Who better to celebrate traveling the world than the savvy traveler herself?
Diana Nyad, champion athlete, world traveler and journalist, regaled a crowd of 50 gathered at the Carson City Library on Monday with tales of her feats -- from swimming with whales in Patagonia to bicycling Vietnam. A lover of libraries and travel -- a perfect fit for the library's National Library Week "Travel the World@Your Library" celebration -- Nyad offered library guests a view of the world from someone who has been there, done that. Through an enthusiastic presentation, complete with swim stroke demonstrations on stage, she noted her gratitude for a life that has afforded her opportunities to see the world and swim its lakes, rivers and oceans.
"The world is basically 4/5ths water, and me and this little posse of mine have basically swam all of it," Nyad said only half joking.
An investigative sports journalist for Fox News and host of National Public Radio's "The Savvy Traveler," Nyad set world-records in long-distance swimming through the 1970s. To the crowd that listened to her tales of far flung "epic adventures," she imparted advice to live each day as if you couldn't live it any better.
Those words were imprinted on her mind by a 16-year-old teammate before her swim in the 1968 Olympic trials. She wanted to go to Mexico City more than anything, and had spent a decade training for it. But a devastating sexual assault by her beloved coach set her back. Noting her lack of focus, her friend told Nyad to focus on the fingernail of her pinkie.
"'How much time does that represent? A sliver. That's what I want you to focus on,'" Nyad recalled her friend saying.
For Nyad, that meant getting into the water and swimming as if she couldn't "have done it a fingernail better." She came in sixth but knew that everything would be all right. She resolved to life her life with that valuable lesson in mind.
"When the last day comes, I want to close my eyes and clench my fists like I did (at the Olympic trials) and say I didn't always win. I didn't always accomplish what I wanted, but I couldn't have done it a fingernail better," Nyad said.
In questions from the crowd, Nyad confessed she rarely swims anymore, was never particularly afraid of sharks during her grueling ocean swims and believes the world to be rife with good-hearted people.
"It's nice to hear stories about people who have dreams and make them come true," said Jerry Bartholomew, of Carson City.
Mallory Down, 10, of Carson City, confessed to the crowd she is a "girly-girl" who's not particularly interested in sports but jumped on the opportunity to get some swimming advice from Nyad.
"I think it's great for kids to meet influential people, " said Jeff Downs, Mallory's dad. "She's lived a full life. I think we all dream of being great sports stars and it's neat to see someone who did it."
Library Week continues today with brown-bag lunches and "Wild Nevada" videos, an information program on national and international programs offered by Elderhostel and a look at the early days of the telephone in Carson City.

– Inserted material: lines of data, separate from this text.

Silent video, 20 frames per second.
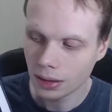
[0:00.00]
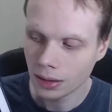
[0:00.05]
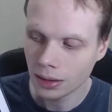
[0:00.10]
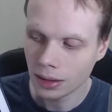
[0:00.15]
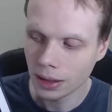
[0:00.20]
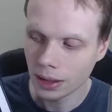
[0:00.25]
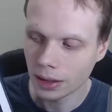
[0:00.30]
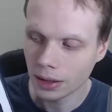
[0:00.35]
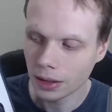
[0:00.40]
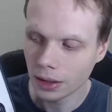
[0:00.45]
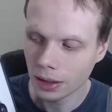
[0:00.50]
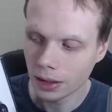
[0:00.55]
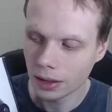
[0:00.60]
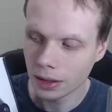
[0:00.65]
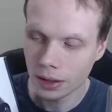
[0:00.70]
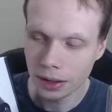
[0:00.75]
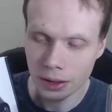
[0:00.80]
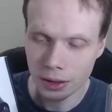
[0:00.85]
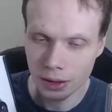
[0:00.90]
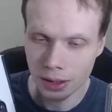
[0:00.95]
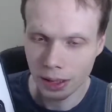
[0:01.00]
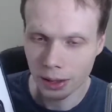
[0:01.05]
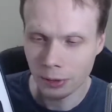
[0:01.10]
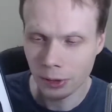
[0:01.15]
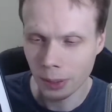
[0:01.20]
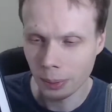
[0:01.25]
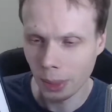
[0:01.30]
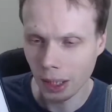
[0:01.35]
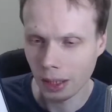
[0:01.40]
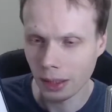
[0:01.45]
They
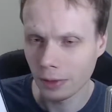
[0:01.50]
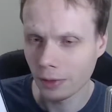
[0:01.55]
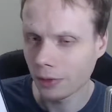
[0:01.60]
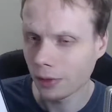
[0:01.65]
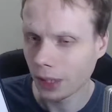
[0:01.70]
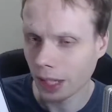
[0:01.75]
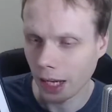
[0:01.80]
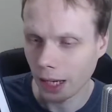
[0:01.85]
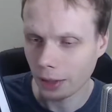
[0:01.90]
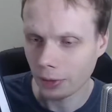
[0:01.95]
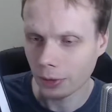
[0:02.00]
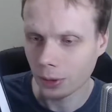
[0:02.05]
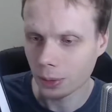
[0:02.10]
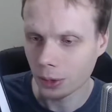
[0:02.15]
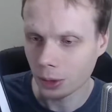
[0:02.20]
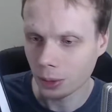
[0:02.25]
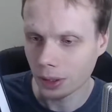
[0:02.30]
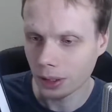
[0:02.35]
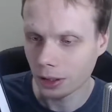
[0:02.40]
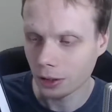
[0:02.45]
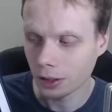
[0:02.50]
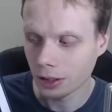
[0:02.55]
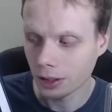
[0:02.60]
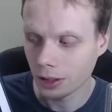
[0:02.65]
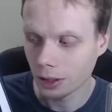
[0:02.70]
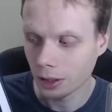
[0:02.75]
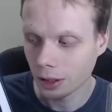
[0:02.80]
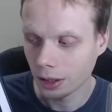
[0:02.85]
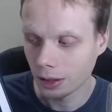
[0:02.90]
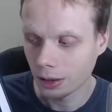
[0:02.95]
remain flat from 20 hertz
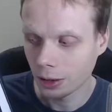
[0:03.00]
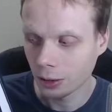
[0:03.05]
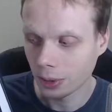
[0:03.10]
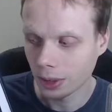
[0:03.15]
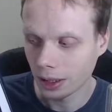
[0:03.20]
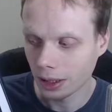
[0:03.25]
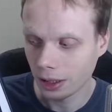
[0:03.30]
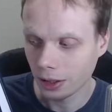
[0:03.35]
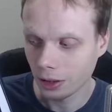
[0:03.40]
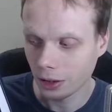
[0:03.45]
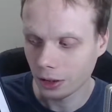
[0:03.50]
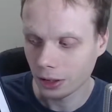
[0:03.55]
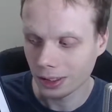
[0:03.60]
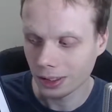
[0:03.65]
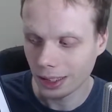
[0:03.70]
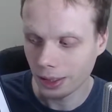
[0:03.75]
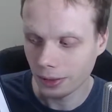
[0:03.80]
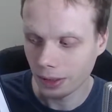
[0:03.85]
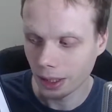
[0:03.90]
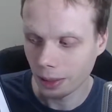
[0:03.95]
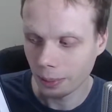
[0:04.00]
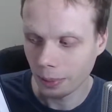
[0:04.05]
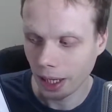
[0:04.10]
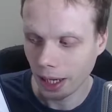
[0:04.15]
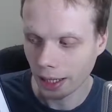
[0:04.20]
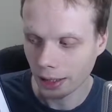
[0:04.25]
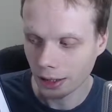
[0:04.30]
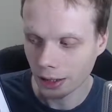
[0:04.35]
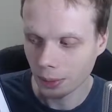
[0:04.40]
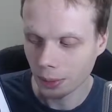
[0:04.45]
to 20 kilohertz, even at
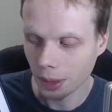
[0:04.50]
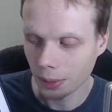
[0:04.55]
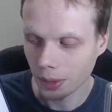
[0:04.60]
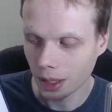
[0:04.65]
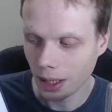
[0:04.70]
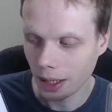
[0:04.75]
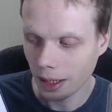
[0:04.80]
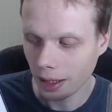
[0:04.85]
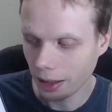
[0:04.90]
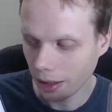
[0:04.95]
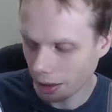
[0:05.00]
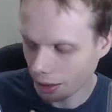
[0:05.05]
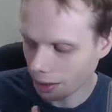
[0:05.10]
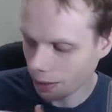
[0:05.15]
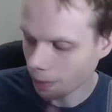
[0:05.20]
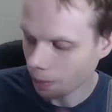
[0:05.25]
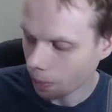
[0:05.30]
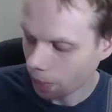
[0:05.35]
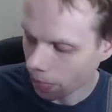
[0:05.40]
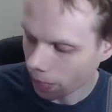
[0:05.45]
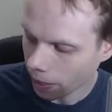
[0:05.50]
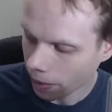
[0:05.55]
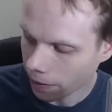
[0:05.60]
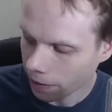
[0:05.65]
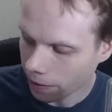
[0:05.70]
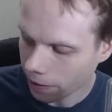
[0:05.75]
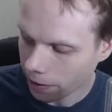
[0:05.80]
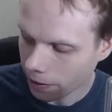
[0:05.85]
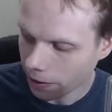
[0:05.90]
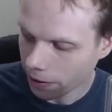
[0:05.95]
maximum gain.
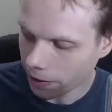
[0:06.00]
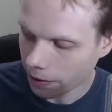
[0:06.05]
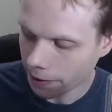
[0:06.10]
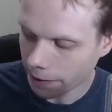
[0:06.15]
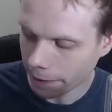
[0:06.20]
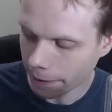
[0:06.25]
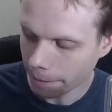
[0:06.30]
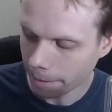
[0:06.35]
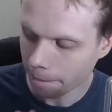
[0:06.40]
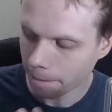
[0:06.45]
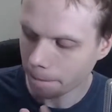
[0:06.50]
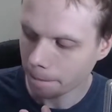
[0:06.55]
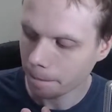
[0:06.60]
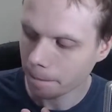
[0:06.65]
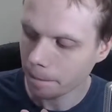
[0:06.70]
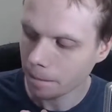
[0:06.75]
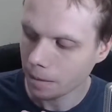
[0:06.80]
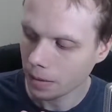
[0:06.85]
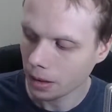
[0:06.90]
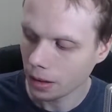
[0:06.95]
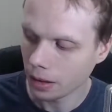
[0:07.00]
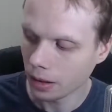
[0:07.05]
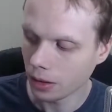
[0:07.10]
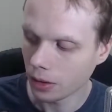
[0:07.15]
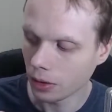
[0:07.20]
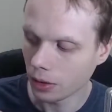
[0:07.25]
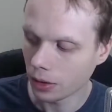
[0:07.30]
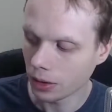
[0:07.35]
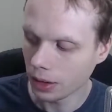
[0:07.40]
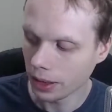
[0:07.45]
The
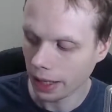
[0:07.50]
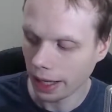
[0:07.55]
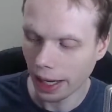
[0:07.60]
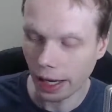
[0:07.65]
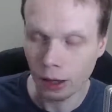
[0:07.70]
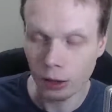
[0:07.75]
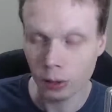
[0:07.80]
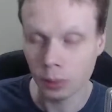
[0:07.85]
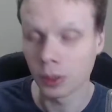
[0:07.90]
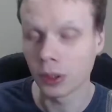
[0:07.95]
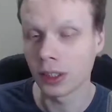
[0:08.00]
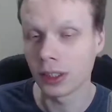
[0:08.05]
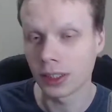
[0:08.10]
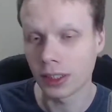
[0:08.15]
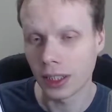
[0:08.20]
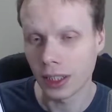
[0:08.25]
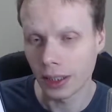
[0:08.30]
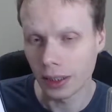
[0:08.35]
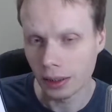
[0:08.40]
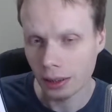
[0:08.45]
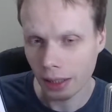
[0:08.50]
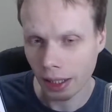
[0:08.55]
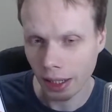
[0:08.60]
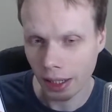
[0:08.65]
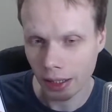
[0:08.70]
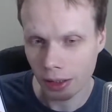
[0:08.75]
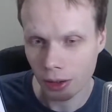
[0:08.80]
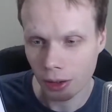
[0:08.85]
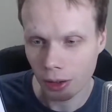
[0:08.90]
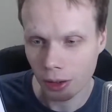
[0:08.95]
outputs can
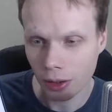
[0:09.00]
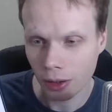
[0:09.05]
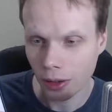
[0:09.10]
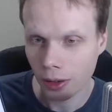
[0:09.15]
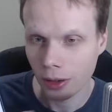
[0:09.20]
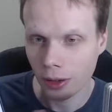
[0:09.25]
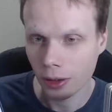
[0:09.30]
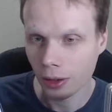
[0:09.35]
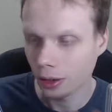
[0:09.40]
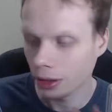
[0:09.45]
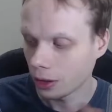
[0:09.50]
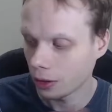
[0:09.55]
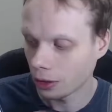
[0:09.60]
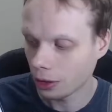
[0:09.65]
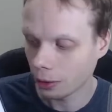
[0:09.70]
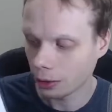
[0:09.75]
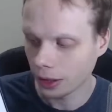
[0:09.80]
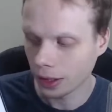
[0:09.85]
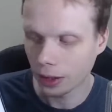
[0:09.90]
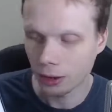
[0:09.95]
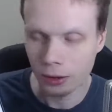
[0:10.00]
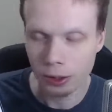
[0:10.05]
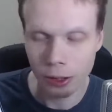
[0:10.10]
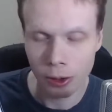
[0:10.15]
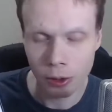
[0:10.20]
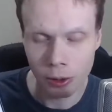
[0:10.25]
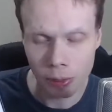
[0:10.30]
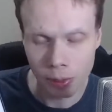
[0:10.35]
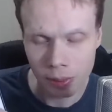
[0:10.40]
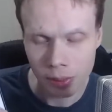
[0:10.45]
handle, 300
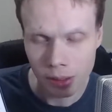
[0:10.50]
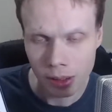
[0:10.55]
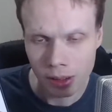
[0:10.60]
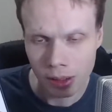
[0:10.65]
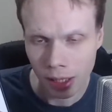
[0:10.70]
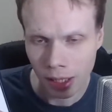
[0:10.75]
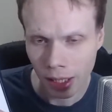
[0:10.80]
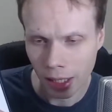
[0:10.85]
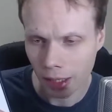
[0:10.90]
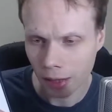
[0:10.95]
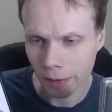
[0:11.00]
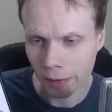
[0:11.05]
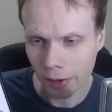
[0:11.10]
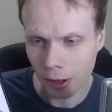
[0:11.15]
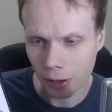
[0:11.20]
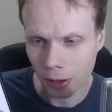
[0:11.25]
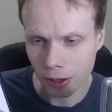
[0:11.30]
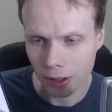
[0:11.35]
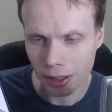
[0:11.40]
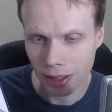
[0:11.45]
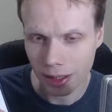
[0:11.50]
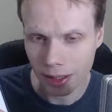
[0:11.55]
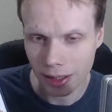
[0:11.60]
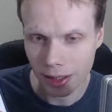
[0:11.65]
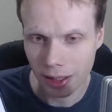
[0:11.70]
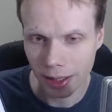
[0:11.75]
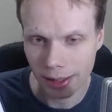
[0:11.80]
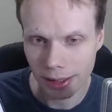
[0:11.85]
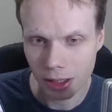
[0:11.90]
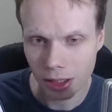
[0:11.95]
ohm headphones like
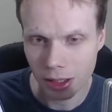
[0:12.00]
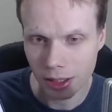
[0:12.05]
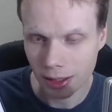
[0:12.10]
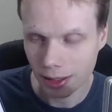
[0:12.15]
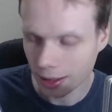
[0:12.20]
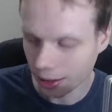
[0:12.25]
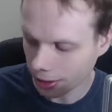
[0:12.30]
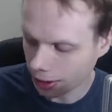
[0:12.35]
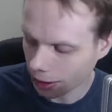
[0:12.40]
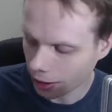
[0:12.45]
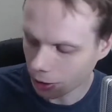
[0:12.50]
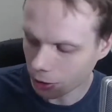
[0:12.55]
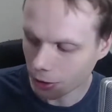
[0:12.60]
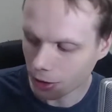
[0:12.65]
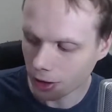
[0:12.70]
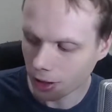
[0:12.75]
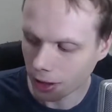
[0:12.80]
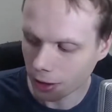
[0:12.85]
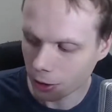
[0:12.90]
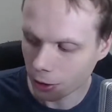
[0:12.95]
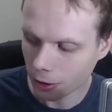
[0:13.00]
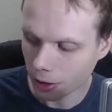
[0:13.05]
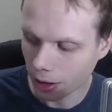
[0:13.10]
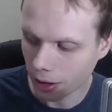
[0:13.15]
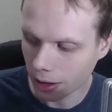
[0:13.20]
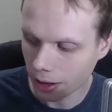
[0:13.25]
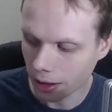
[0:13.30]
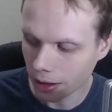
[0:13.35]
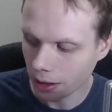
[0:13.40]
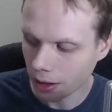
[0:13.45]
the HD600s I
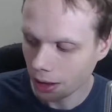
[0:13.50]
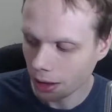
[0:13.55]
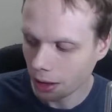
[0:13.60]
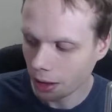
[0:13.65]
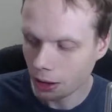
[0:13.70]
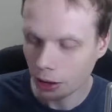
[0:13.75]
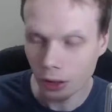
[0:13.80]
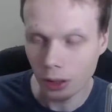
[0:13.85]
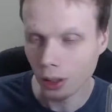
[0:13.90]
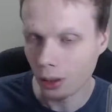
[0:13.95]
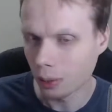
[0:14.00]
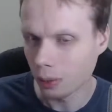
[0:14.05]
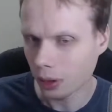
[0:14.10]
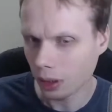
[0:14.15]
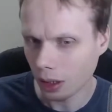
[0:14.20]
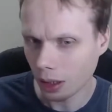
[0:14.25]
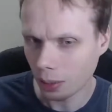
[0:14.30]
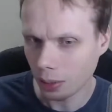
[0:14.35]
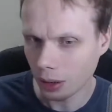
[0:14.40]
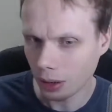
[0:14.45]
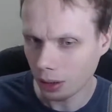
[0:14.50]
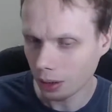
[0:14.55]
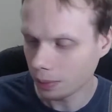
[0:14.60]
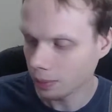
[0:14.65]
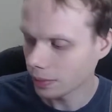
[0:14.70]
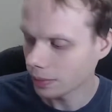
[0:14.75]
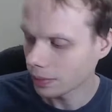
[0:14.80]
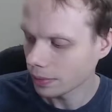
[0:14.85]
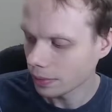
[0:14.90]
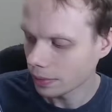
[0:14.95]
tried, no problem.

Today's Travel the World@Your Library events:
12:15 p.m. Wild Nevada video episode #104, "Mt. Charleston and Red Rock"
1:15 p.m. Wild Nevada video episode #106, "Pyramid Lake and Back Rock"
2:30 p.m. Floyd Hill, ambassador for Elderhostel, with a presentation on quality travel for mature people.
7 p.m. Nevada Landmarks Society presents "The Ladies of the Bell Telephone," switchboard stories from the early days of Carson City.